How to use parsec to get sub-strings of specific pattern in a string

Question

I'm a newbie to Haskell, and now I'm learning to use parsec. I get stuck in one problem, that is, I want to get all the sub-strings which satisfies some specific pattern in a string. For example, from the following string,

"I want to choose F12 or F 12 from F1(a), F2a, F5-A, F34-5 and so on, but F alone should not be chosen, that is, choose those which start with F followed by a digit (before the digit there could be zero or more than one space) and then by any character from ['a'..'z'] ++ ['A'..'Z'] ++ ['0'..'9'] ++ ['(',')',"-"]."

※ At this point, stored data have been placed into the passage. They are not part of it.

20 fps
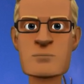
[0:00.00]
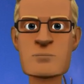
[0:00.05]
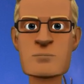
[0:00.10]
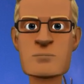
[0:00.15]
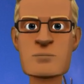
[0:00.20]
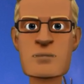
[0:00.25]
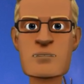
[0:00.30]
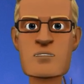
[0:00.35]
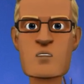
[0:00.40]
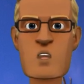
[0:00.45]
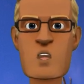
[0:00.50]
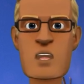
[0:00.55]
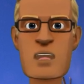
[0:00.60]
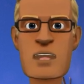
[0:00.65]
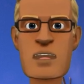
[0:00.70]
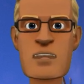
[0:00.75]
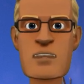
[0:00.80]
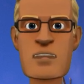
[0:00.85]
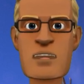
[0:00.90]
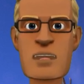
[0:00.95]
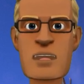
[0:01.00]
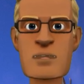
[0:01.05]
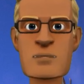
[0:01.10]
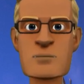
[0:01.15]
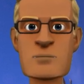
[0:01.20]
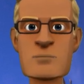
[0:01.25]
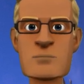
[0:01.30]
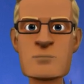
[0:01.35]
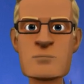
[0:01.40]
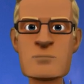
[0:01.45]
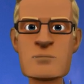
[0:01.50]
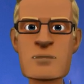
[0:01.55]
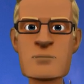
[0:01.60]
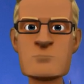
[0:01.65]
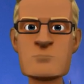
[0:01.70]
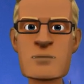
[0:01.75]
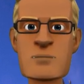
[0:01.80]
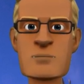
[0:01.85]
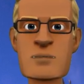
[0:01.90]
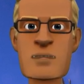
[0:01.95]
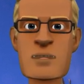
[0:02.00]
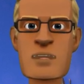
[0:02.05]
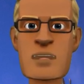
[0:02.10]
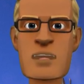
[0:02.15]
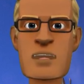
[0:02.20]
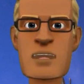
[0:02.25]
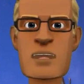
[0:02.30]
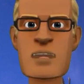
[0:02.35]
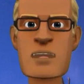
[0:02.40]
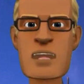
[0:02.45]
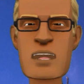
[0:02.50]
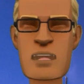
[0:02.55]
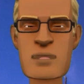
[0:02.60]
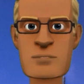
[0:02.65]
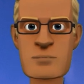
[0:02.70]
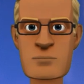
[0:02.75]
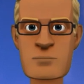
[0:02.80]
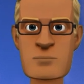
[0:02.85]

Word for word: Some say yes, others say no.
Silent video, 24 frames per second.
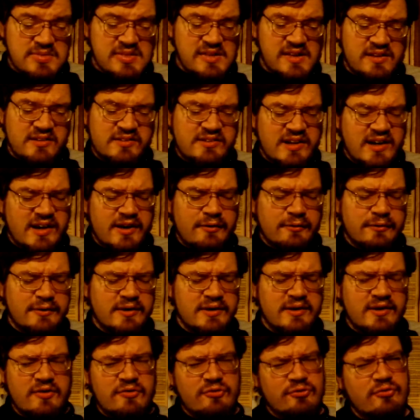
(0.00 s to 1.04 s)
Now,
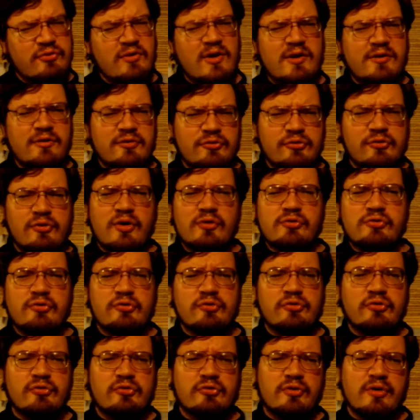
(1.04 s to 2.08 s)
as far as
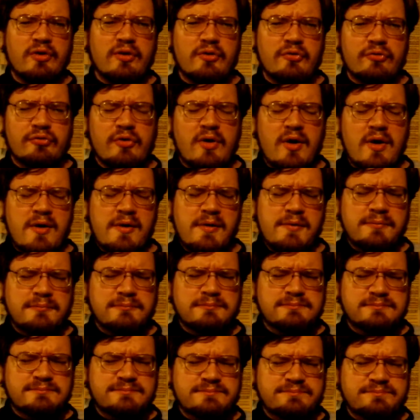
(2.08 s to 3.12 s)
consciousness goes,
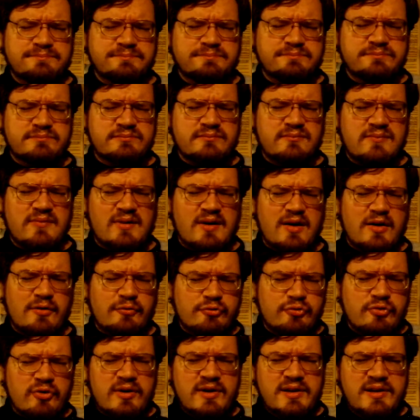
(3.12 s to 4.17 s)
I'll
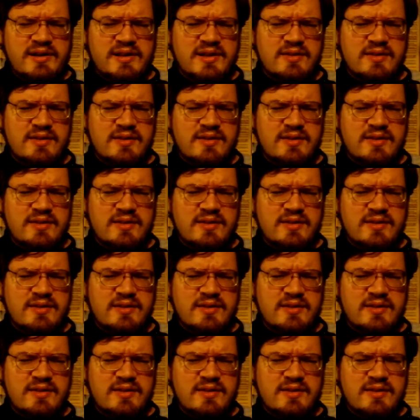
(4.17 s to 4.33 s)
try and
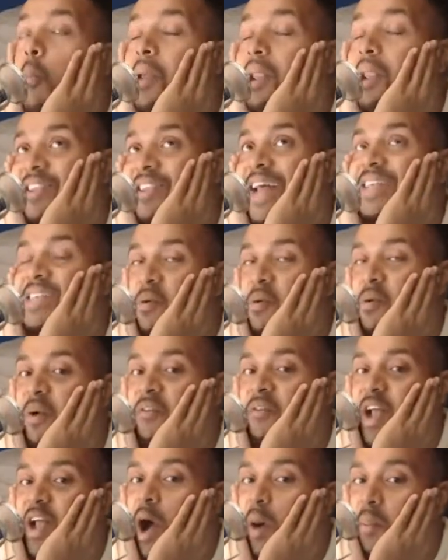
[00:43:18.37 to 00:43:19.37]
ask a referee to
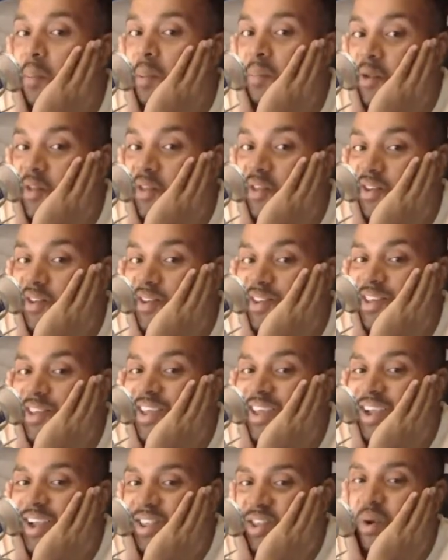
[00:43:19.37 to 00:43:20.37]
help him do this,
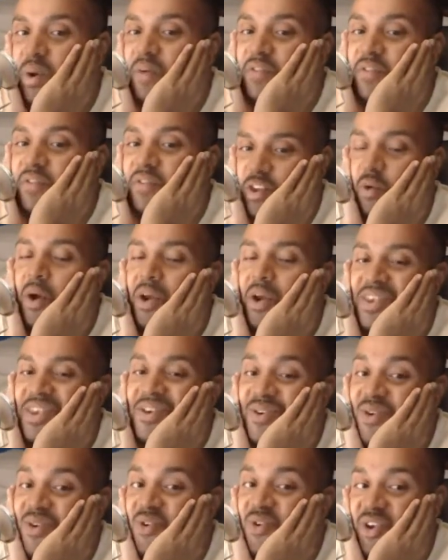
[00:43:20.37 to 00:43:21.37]
because the referees are the ones who
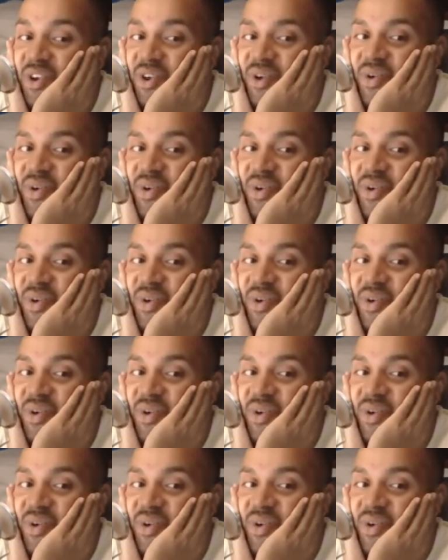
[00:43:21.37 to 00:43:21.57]
usually do it,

the result should be [F12, F12, F1(a), F2a, F5-A, F34-5], where the space between the F and the digit should be deleted.

With the parsec, I have succeeded in getting one sub-string, such as F12, F2a. The code is as follows:

hao :: Parser Char
hao = oneOf "abcdefghijklmnopqrstuvwxyz1234567890ABCDEFGHIJKLMNOPQRSTUVWXYZ()-"
tuhao :: Parser String
tuhao = do { c <- char 'F'
           ; many space
           ; c1 <- digit
           ; cs <- many hao
           ; return (c:c1:cs)
           }
parse tuhao "" str -- can parse the str and get one sub-string.

However, I am stuck at how to parse the example string above and get all the sub-strings of the specific pattern. I have an idea that if F is found, then begin parsing, else skip parsing or if parsing fails then skip parsing. But I don't know how to implement the plan. I have another idea that uses State to record the remaining string that is not parsed, and use recursion, but still fail to carry it out.

So I appreciate any tip! ^_^

What's your input string? I'd like to take a look at this but though you give your expected output (["F12", "F12", "F1(a)", "F2a", "F5-A", "F34-5"]) but not the input — Adam Smith
– Adam Smith, Commented Apr 17, 2018 at 5:43
@AdamSmith apparently the problem statement itself is the input: "I want to choose F12 or F 12 from F1(a)…" — Zeta
– Zeta, Commented Apr 17, 2018 at 5:49
@AdamSmith As Zeta said, the problem description is the input. — Z-Y.L
– Z-Y.L, Commented Apr 17, 2018 at 6:11
With [m| m<- subsequences "F1(a)F2aF5-AF34-5", elem m ["F12","F 12"]] I got one ["F12"] and that is probably right. subsequence sequences by character so meaningless characters can be removes. I took out only space and comma. — fp_mora
– fp_mora, Commented Apr 18, 2018 at 2:40

sshine · Accepted Answer · 2018-04-17 07:49:58Z

2

F12, F 12, F1(a), F2a, F5-A, F34-5

This is an incomplete description, so I'll make some guesses.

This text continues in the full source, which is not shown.